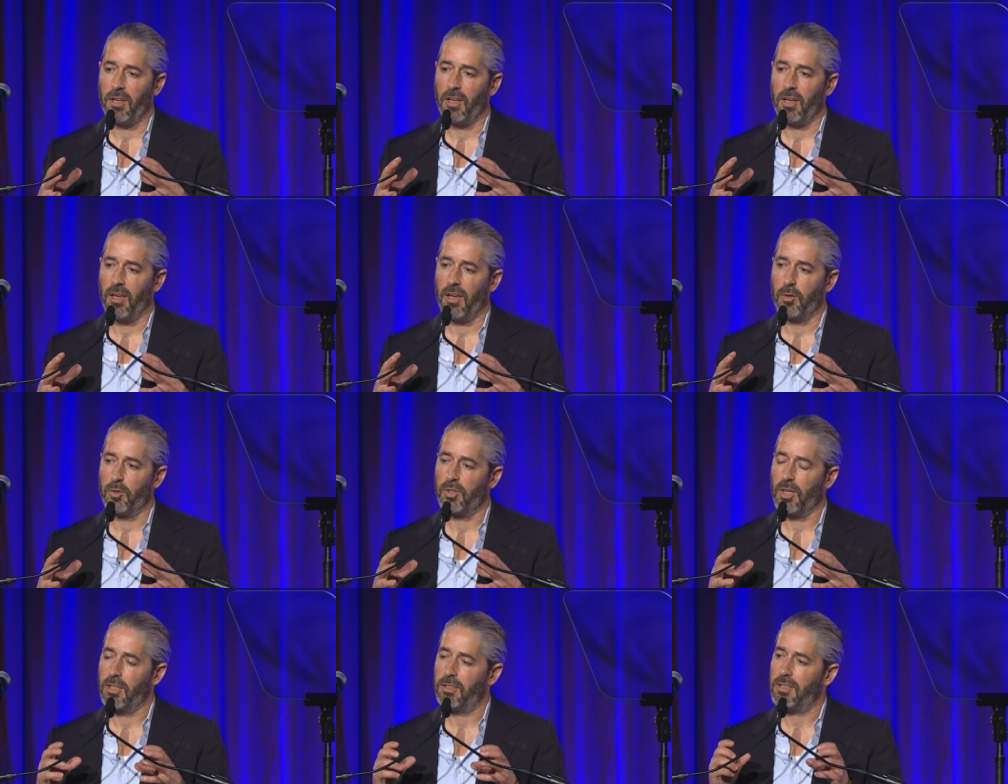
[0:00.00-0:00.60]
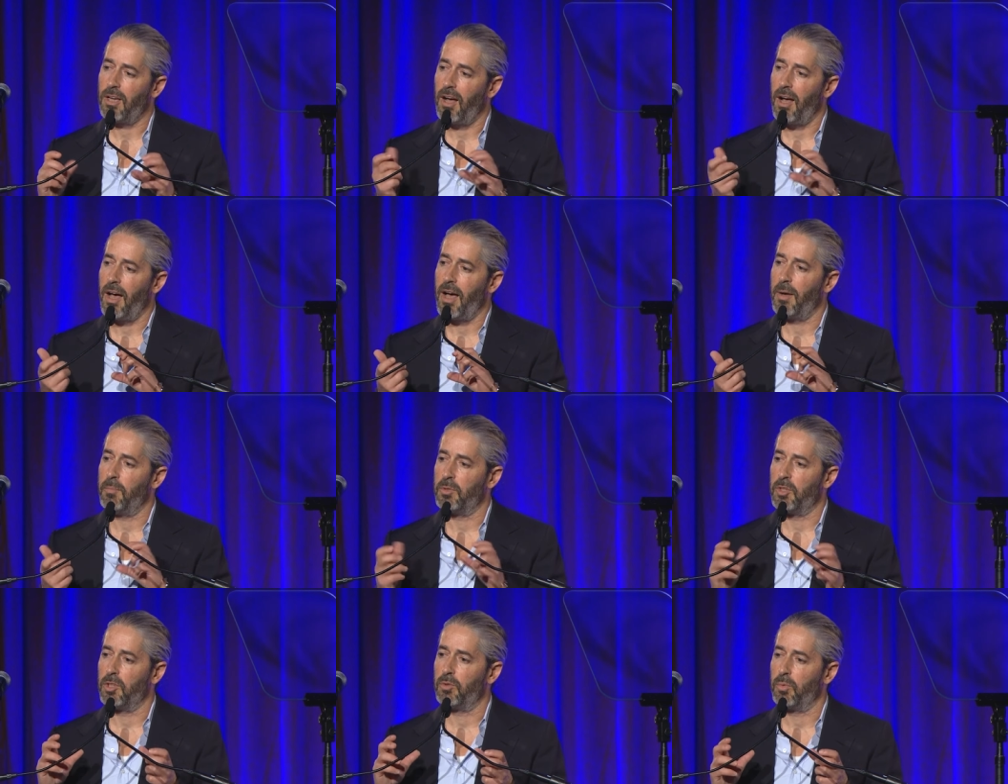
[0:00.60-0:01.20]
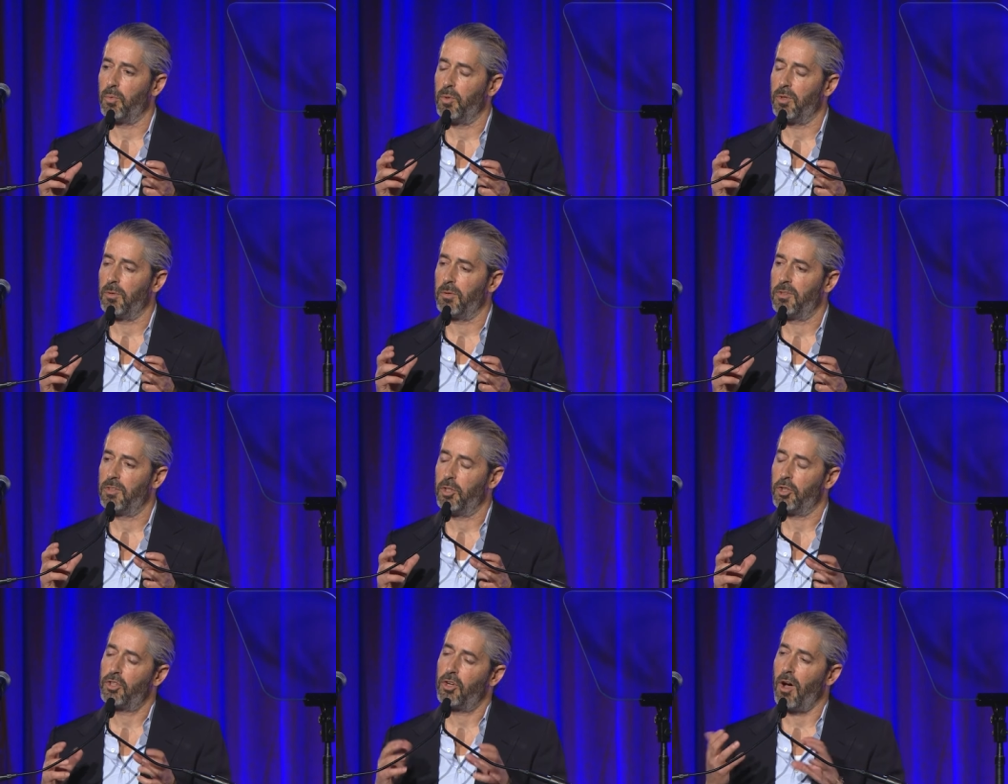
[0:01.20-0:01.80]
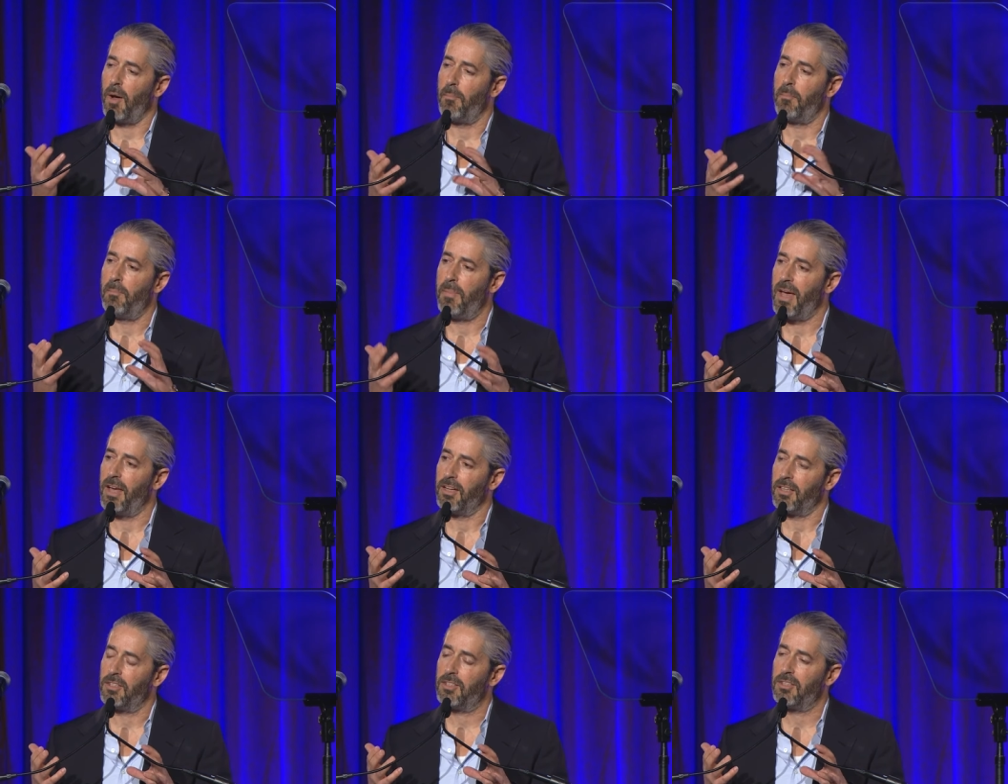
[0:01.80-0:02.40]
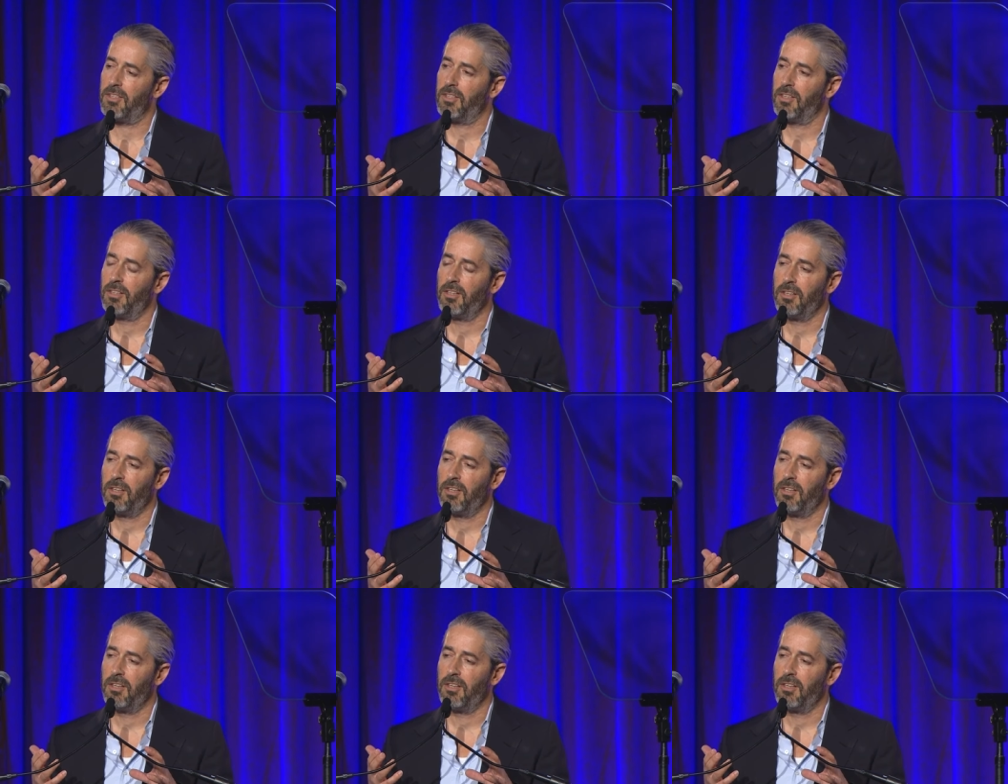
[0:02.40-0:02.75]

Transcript: And it was like time just, just got bent.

* * *

▶ Exercise description: What you return must be the entries above, exactly as they appear, without any pictures.

▶ Output below:
[0:00.00-0:00.60]
[0:00.60-0:01.20]
[0:01.20-0:01.80]
[0:01.80-0:02.40]
[0:02.40-0:02.75]

Transcript: And it was like time just, just got bent.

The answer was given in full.